Data for review:
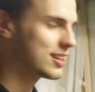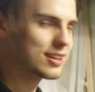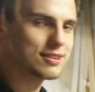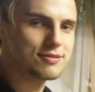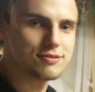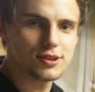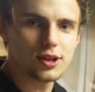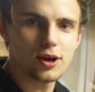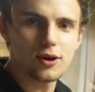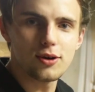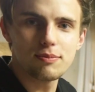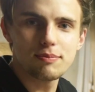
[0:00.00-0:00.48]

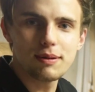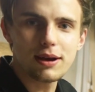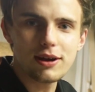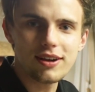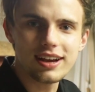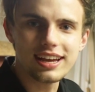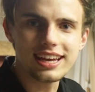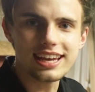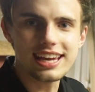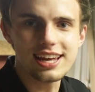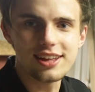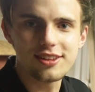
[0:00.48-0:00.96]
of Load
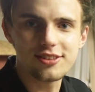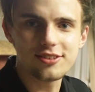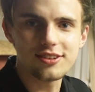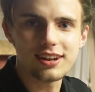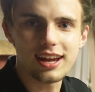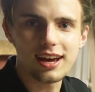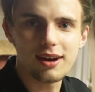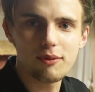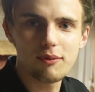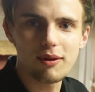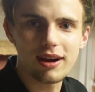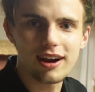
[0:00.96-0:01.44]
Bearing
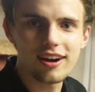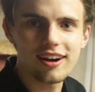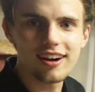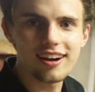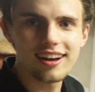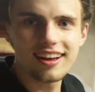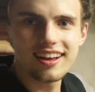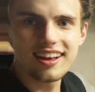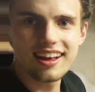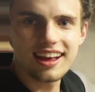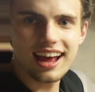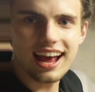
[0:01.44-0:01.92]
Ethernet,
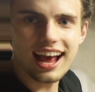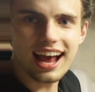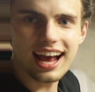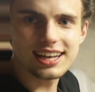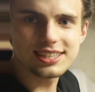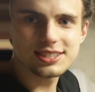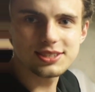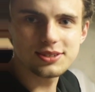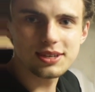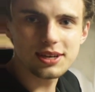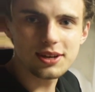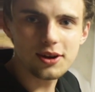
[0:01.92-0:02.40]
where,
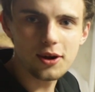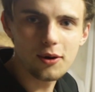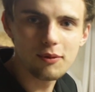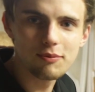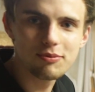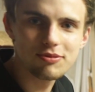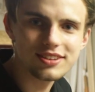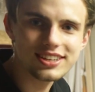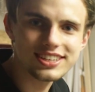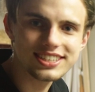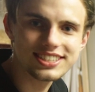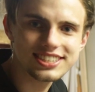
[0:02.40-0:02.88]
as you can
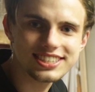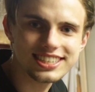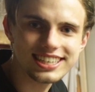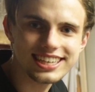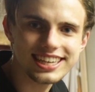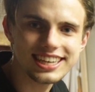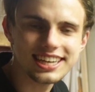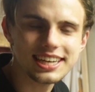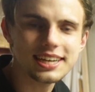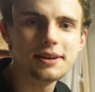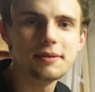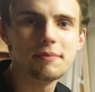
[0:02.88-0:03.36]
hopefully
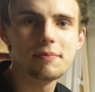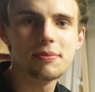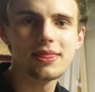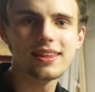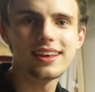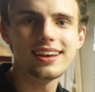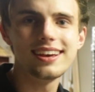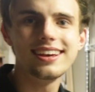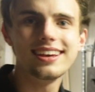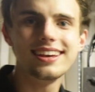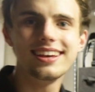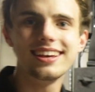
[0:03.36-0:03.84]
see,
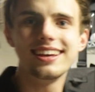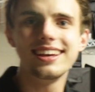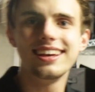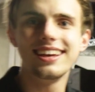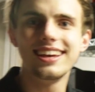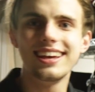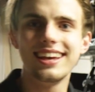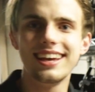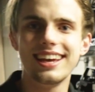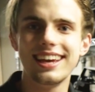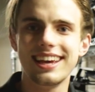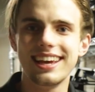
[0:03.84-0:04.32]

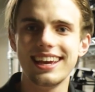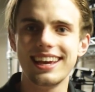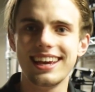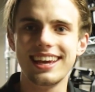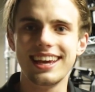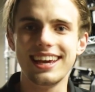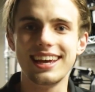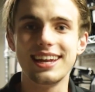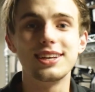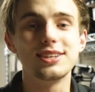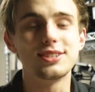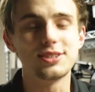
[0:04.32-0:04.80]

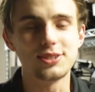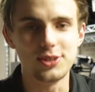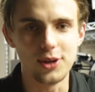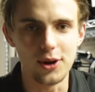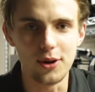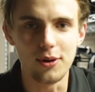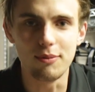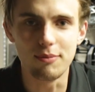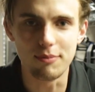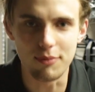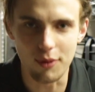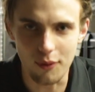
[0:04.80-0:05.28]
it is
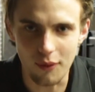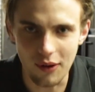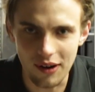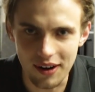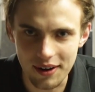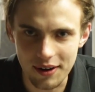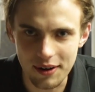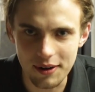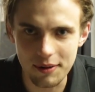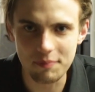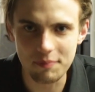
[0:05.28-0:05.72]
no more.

--

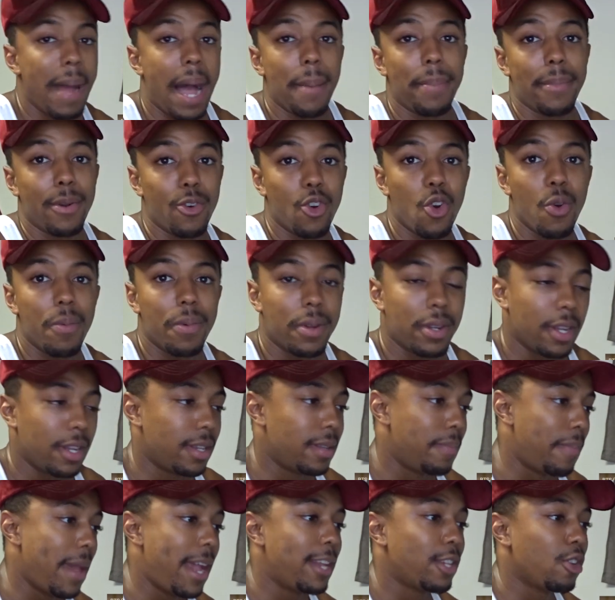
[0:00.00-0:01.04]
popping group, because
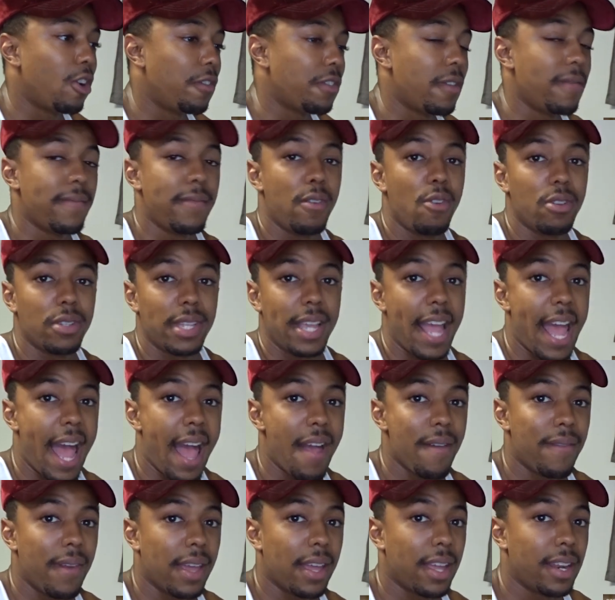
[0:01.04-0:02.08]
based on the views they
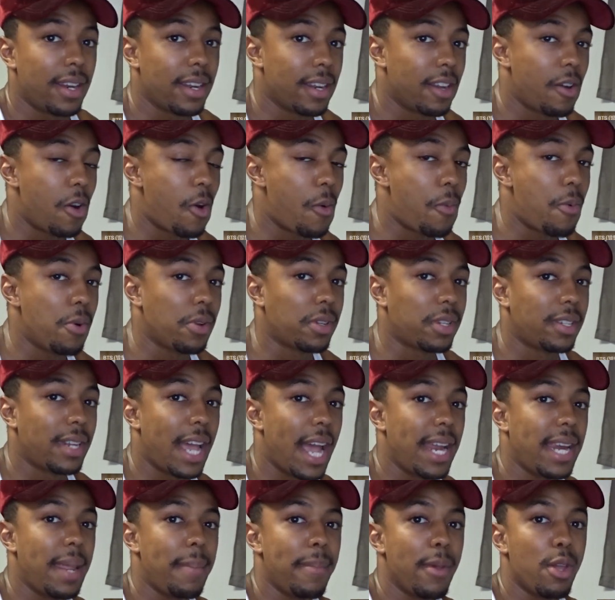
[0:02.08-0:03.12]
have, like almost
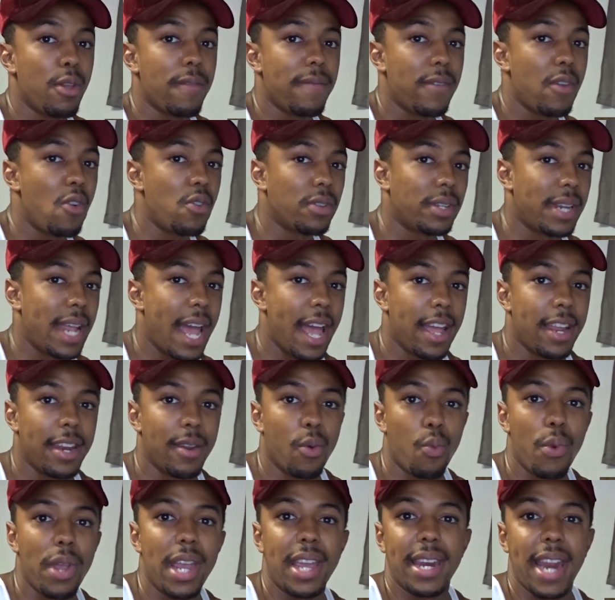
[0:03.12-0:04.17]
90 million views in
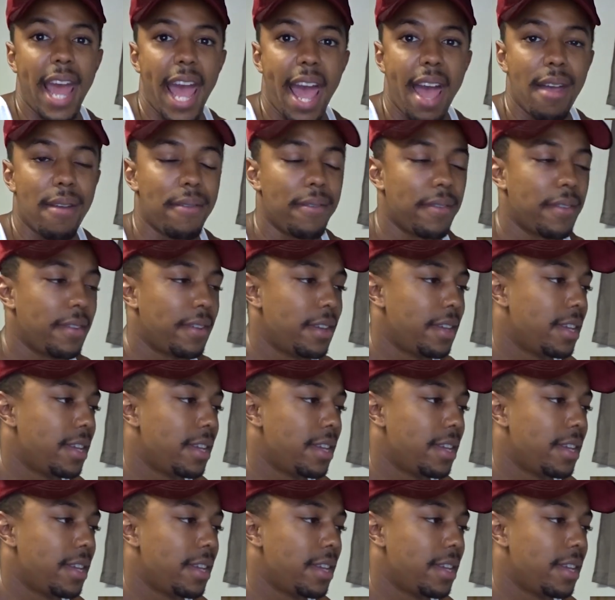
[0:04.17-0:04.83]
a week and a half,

Exercise brief: Extract from the material above the stretch running from the line containing "[0:00.00-0:00.48]" through the line containing "[0:04.32-0:04.80]". Keep the text exact and the pictures out.

Answer section:
[0:00.00-0:00.48]

[0:00.48-0:00.96]
of Load
[0:00.96-0:01.44]
Bearing
[0:01.44-0:01.92]
Ethernet,
[0:01.92-0:02.40]
where,
[0:02.40-0:02.88]
as you can
[0:02.88-0:03.36]
hopefully
[0:03.36-0:03.84]
see,
[0:03.84-0:04.32]

[0:04.32-0:04.80]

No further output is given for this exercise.